Paragraph Vector or Doc2vec model size - nlp

I am using deeplearning4j java library to build paragraph vector model (doc2vec) of dimension 100. I am using a text file. It has around 17 million lines, and size of the file is 330 MB.
I can train the model and calculate paragraph vector which gives reasonably good results.
The problem is that when I try to save the model (by writing to disk) with WordVectorSerializer.writeParagraphVectors (dl4j method) it takes around 20 GB of space. And around 30GB when I use native java serializer.
I'm thinking may be the model is size is too big for that much data.
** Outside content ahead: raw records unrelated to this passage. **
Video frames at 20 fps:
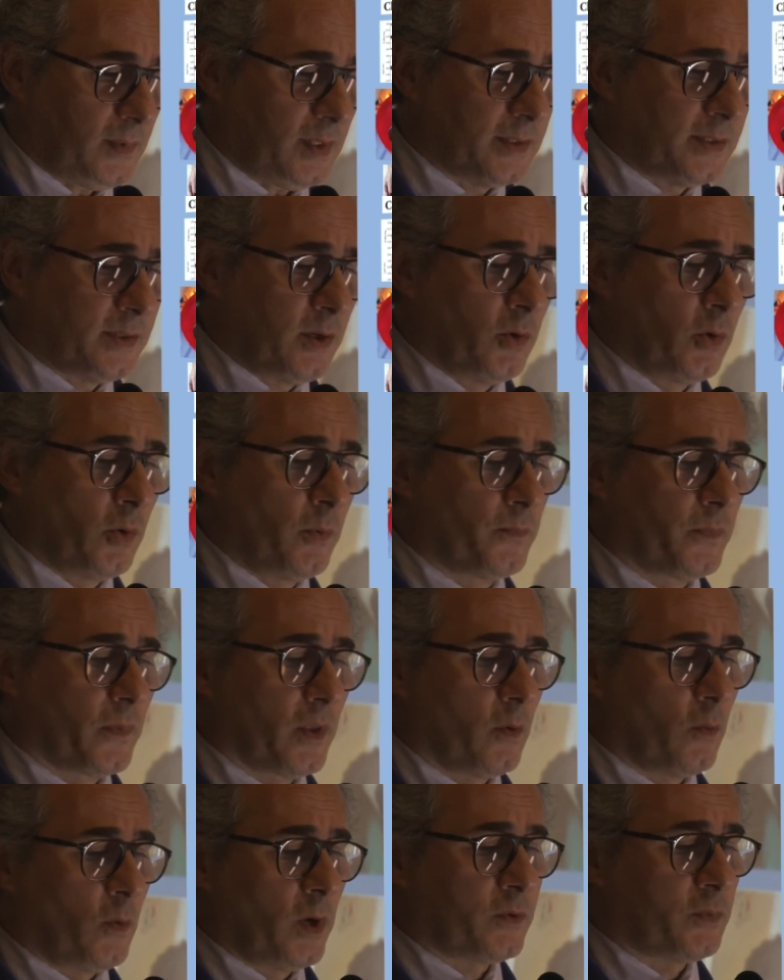So
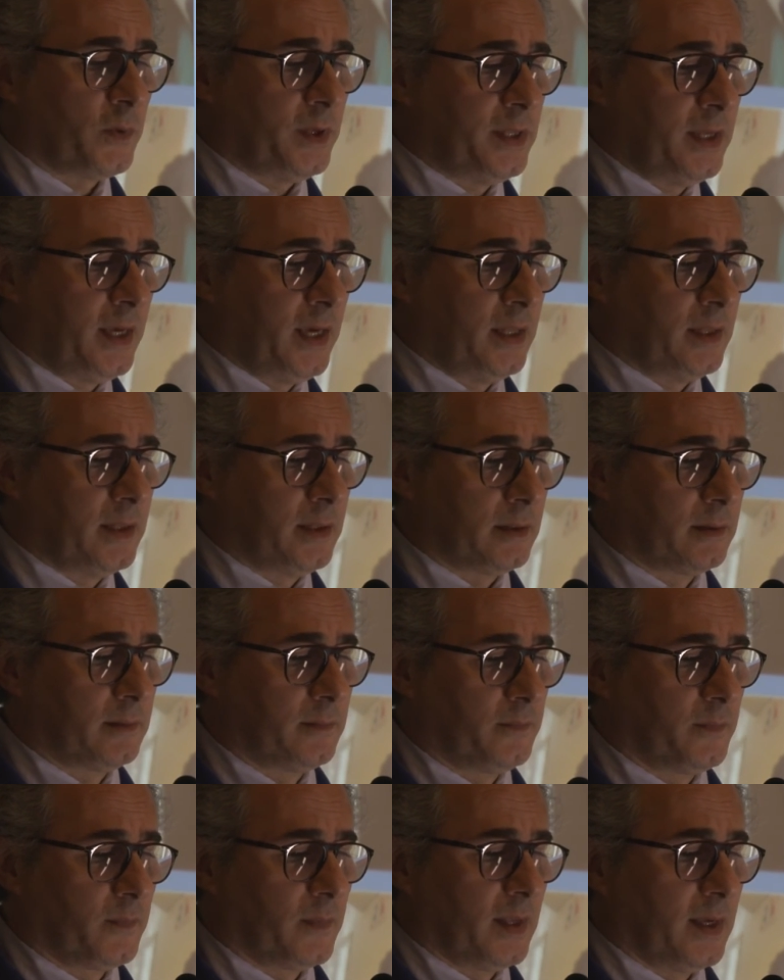what we did
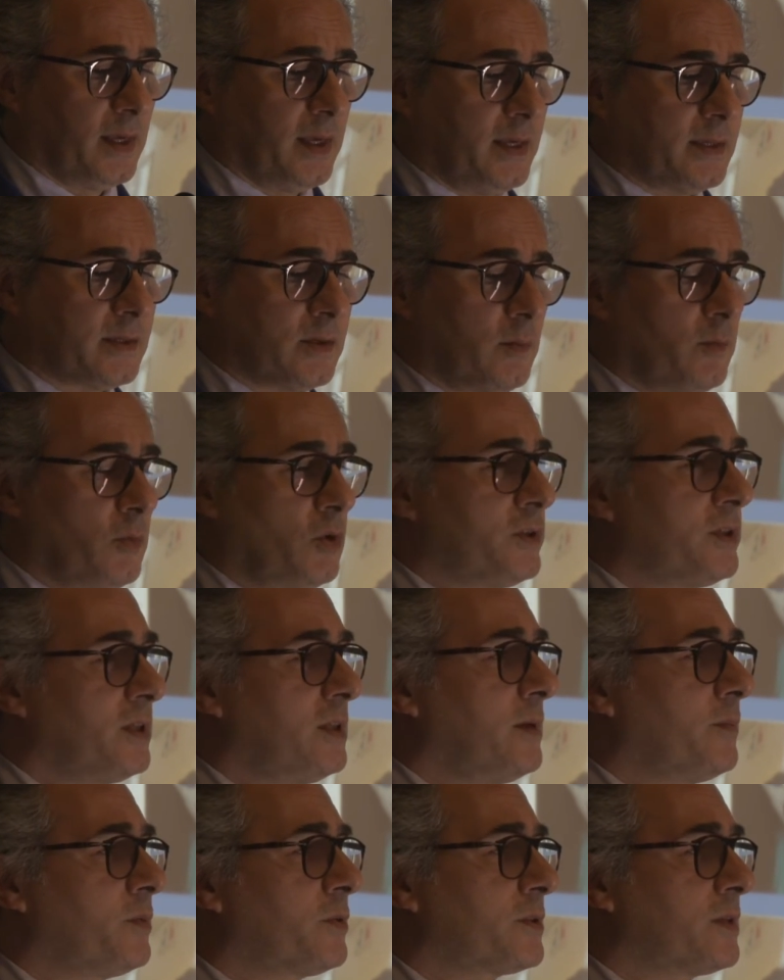is a
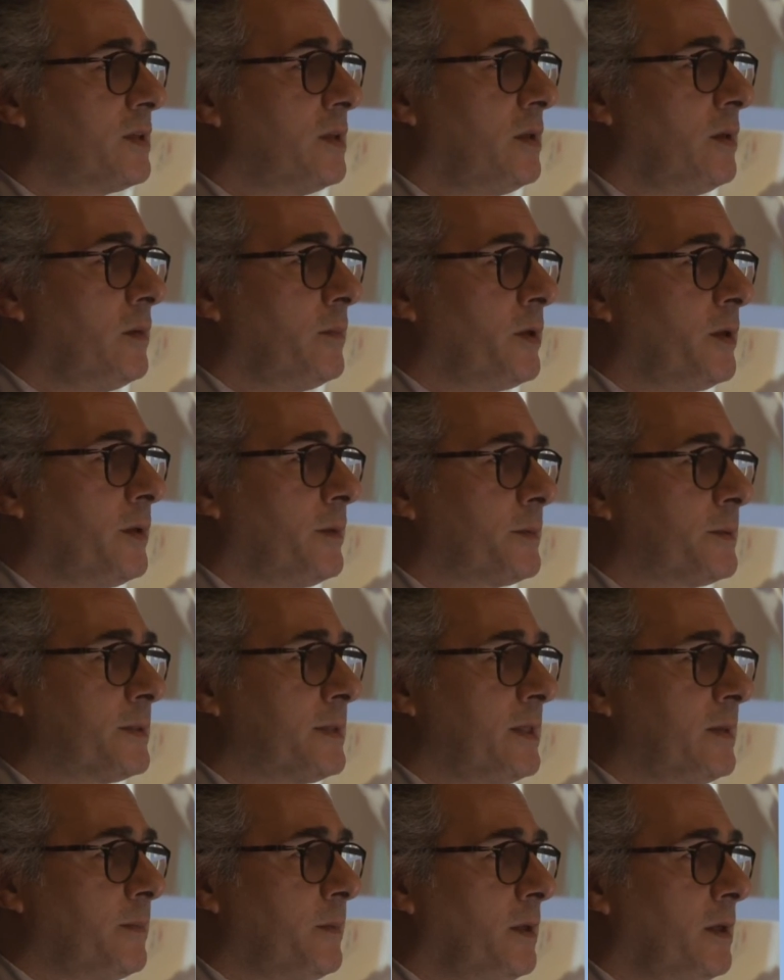
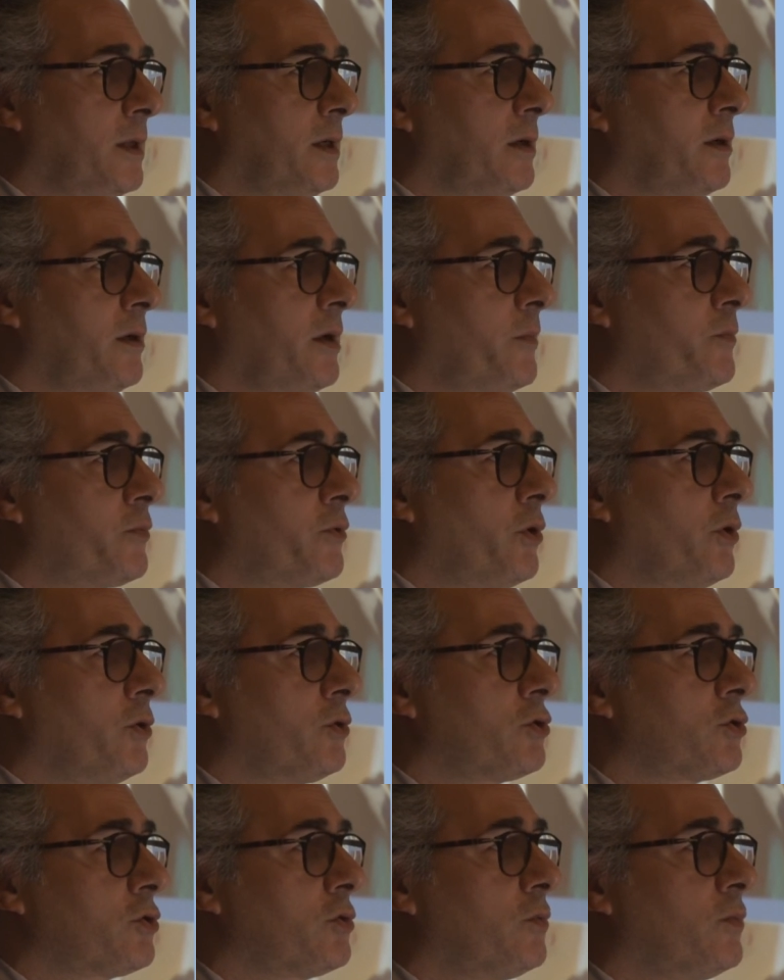multidisciplinary
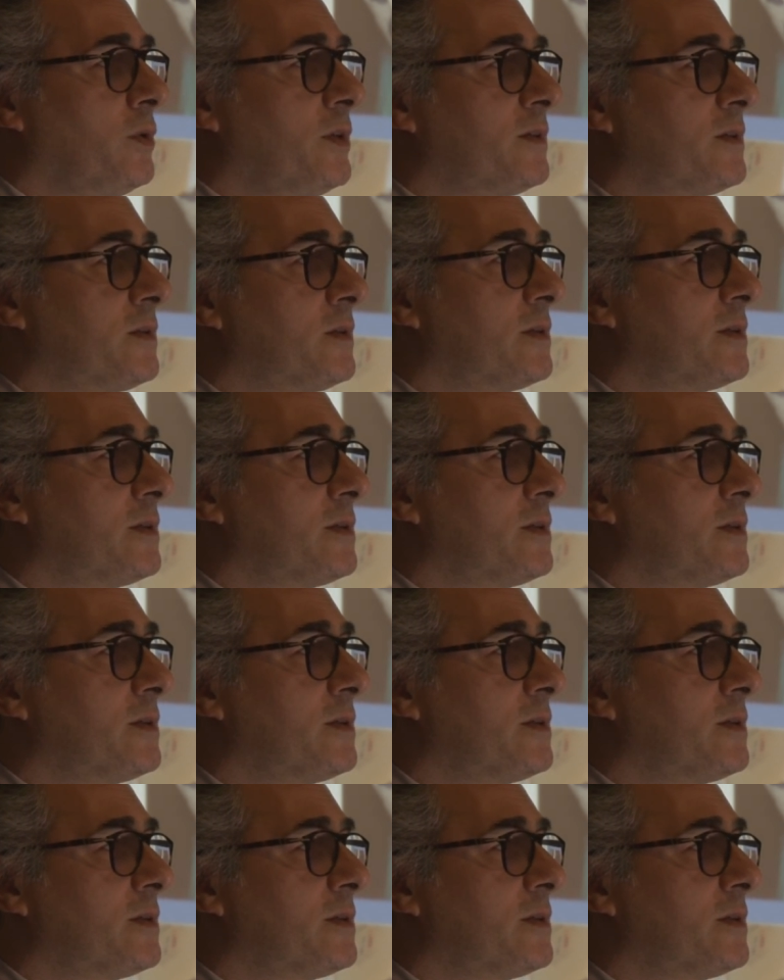approach with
Is the model size 20GB reasonable for the text data of 300 MB?
Comments are also welcome from people who have used doc2vec/paragraph vector in other library/language.
Thank you!

I'm not familiar with the dl4j implementation, but model size is dominated by the number of unique word-vectors/doc-vectors, and the chosen vector size.
(330MB / 17 million) means each of your documents averages only 20 bytes – very small for Doc2Vec!
But if for example you're training up a 300-dimensional doc-vector for each doc, and each dimension is (as typical) a 4-byte float, then (17 million * 300 dims * 4 bytes/dim) = 20.4GB. And then there'd be more space for word-vectors and model inner-weights/vocabulary/etc, so the storage sizes you've reported aren't implausible.
With the sizes you've described, there's also a big risk of overfitting - if using 300-dimensions, you'd be modeling docs of <20 bytes source material as (300*4=) 1200-byte doc-vectors.
To some extent, that makes the model tend towards a giant, memorized-inputs lookup table, and thus less-likely to capture generalizable patterns that help understand training docs, or new docs. Effective learning usually instead looks somewhat like compression: modeling the source materials as something smaller but more salient.

Related

What are the negative & sample parameters?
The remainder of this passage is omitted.